Python script times out or will not finish running

48 views Asked by At

I've been working on a python script that will scrape certain webpages.

The beginning of the script looks like this:

# -*- coding: UTF-8 -*-
import urllib2
import re

database = ''

contents = open('contents.html', 'r')

for line in contents:
    entry = ''
    f = re.search('(?<=a href=")(.+?)(?=\.htm)', line)
    if f:
        entry = f.group(0)  

        page = urllib2.urlopen('https://indo-european.info/pokorny-etymological-dictionary/' + entry + '.htm').read()
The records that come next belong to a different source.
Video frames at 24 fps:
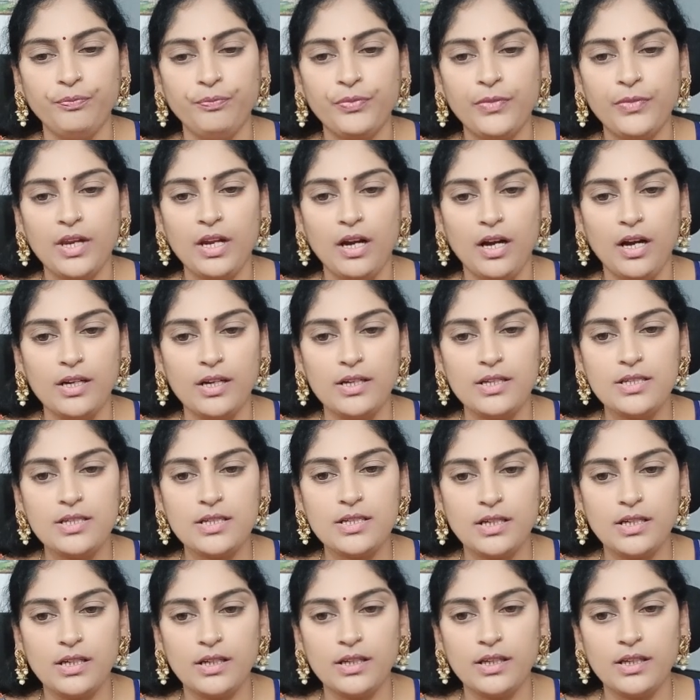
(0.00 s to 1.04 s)
And
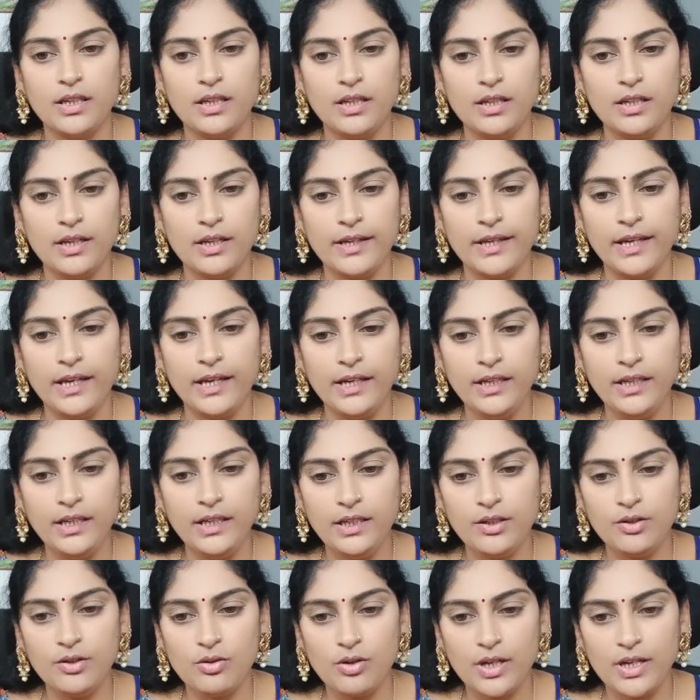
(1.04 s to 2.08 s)
in the edit,
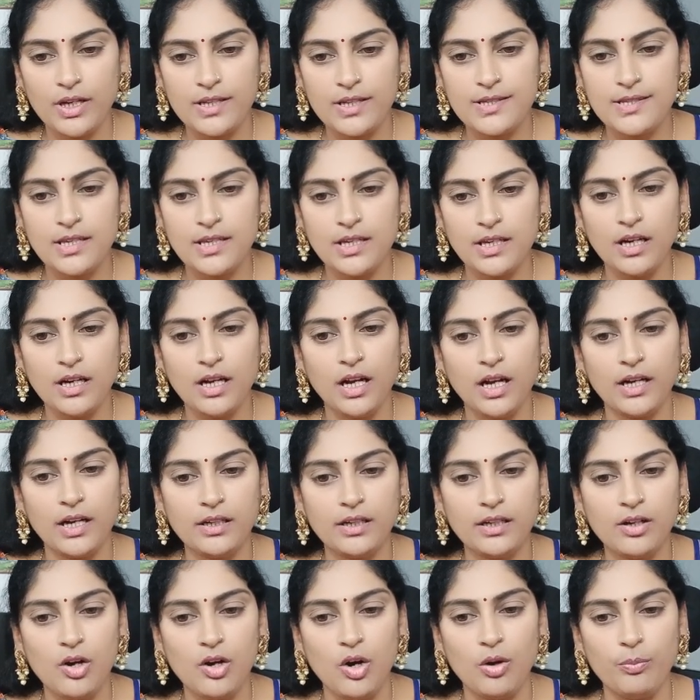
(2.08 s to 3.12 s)
you can see cut,
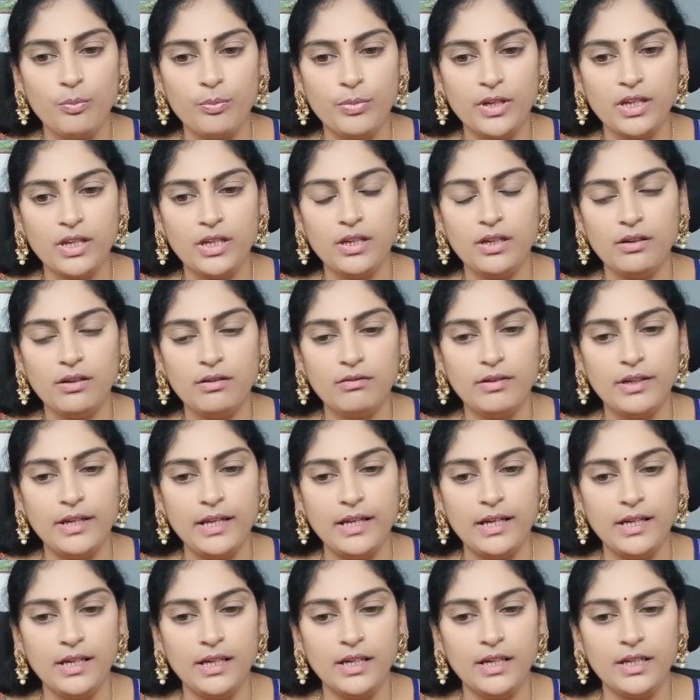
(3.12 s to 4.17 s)
copy,
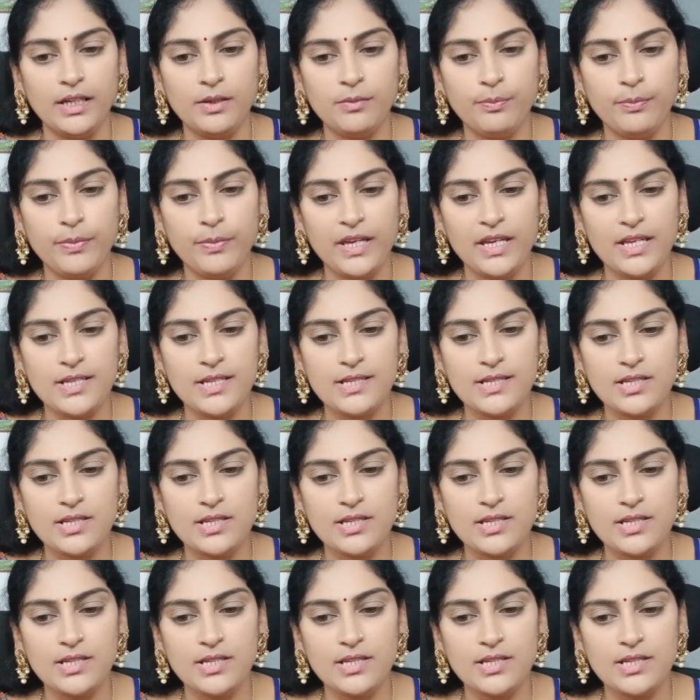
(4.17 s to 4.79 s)
delete, paste.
        m = re.search('English meaning(&#160;)+\s+(.+?)</font>', page)
        if m:
            title = m.group(2)
        else:
            title = 'N/A'

This accesses each page and grabs a title from it. Then I have a number of blocks of code that test whether certain text is present in each page, here is an example of one:

    abg = re.findall('\babg\b', page);
        if len(abg) == 0:
            abg = 'N'
        else:
            abg = 'Y'

Then, finally, still in the for loop, I add this information to the variable database:

    database += '\n' + str('<F>') + str(entry) + '<TITLE="' + str(title) + '"><FQ="N"><SQ="N"><ABG="' + str(abg) + '"></F>'

Note that I have used str() for each variable because I was getting a "can't concatenate strings and lists" error for some reason.

Once the for loop is completed, I write the database variable to a file:

f = open('database.txt', 'wb')      
f.write(database)
f.close()

When I run this in the command line, it times out or never completes running. Any ideas as to what might be causing the issue?

EDIT: I fixed it. It seems the program was getting slowed down by the fact that I was having the database variable store the result of each line's iteration through the loop. All I had to do to fix the issue was change the write function to happen during the for loop.

0

There are 0 answers